Restate the listing below word for word, pictures excluded.

DATA SECTION:
- - -

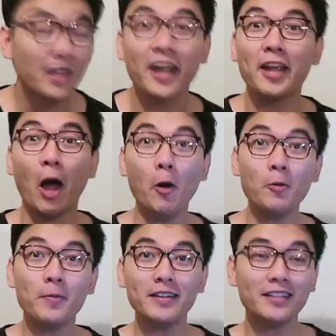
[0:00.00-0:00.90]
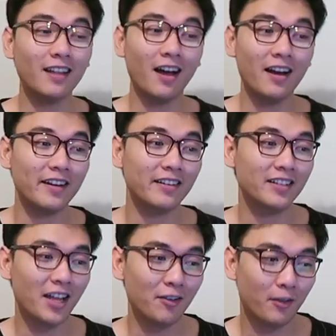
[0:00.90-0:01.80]
He opened the line,
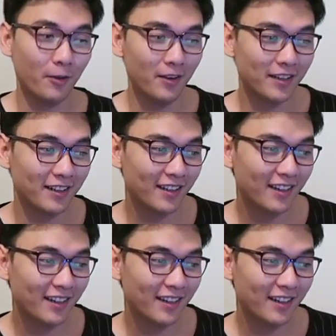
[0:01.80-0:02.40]
that's good.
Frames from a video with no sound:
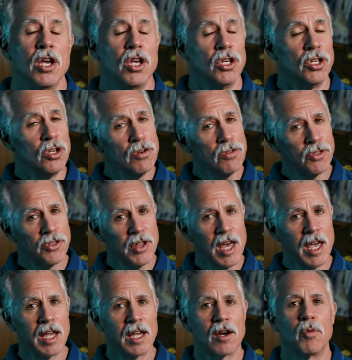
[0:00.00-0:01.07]
you'd
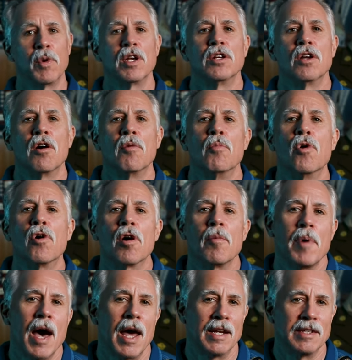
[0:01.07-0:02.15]
think we'd know more
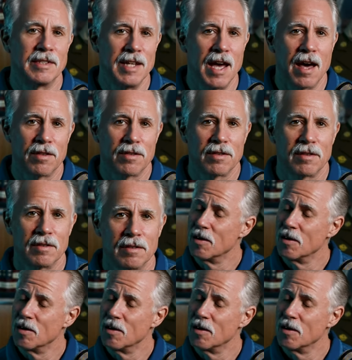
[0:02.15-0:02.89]
about his death.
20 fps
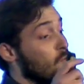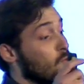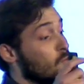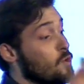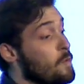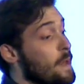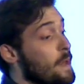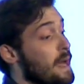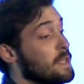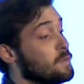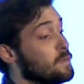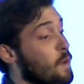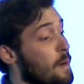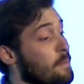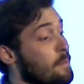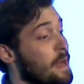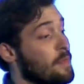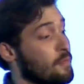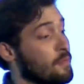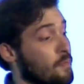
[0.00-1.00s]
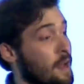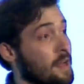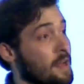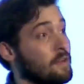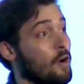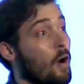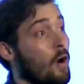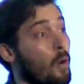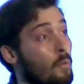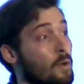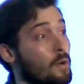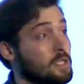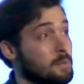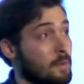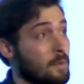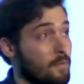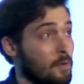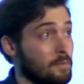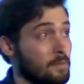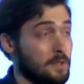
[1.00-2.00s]
Ruby has one main thread on which it
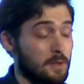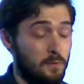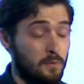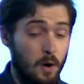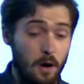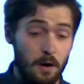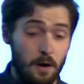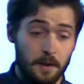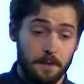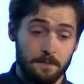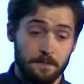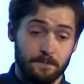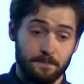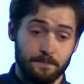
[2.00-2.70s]
performs its work.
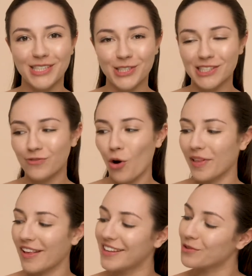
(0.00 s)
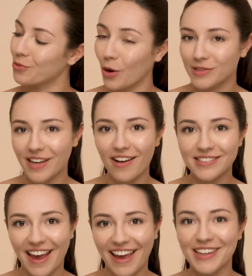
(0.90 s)
Physicians Formula's Rosé
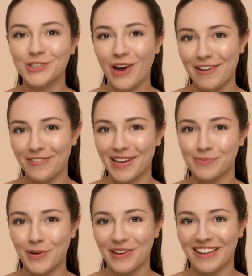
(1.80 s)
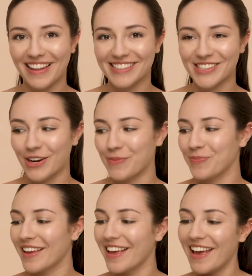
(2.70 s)
All Day Tri-Phase Beauty Elixir.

- - -

EXERCISE RESULT:
[0:00.00-0:00.90]
[0:00.90-0:01.80]
He opened the line,
[0:01.80-0:02.40]
that's good.
Frames from a video with no sound:
[0:00.00-0:01.07]
you'd
[0:01.07-0:02.15]
think we'd know more
[0:02.15-0:02.89]
about his death.
20 fps
[0.00-1.00s]
[1.00-2.00s]
Ruby has one main thread on which it
[2.00-2.70s]
performs its work.
(0.00 s)
(0.90 s)
Physicians Formula's Rosé
(1.80 s)
(2.70 s)
All Day Tri-Phase Beauty Elixir.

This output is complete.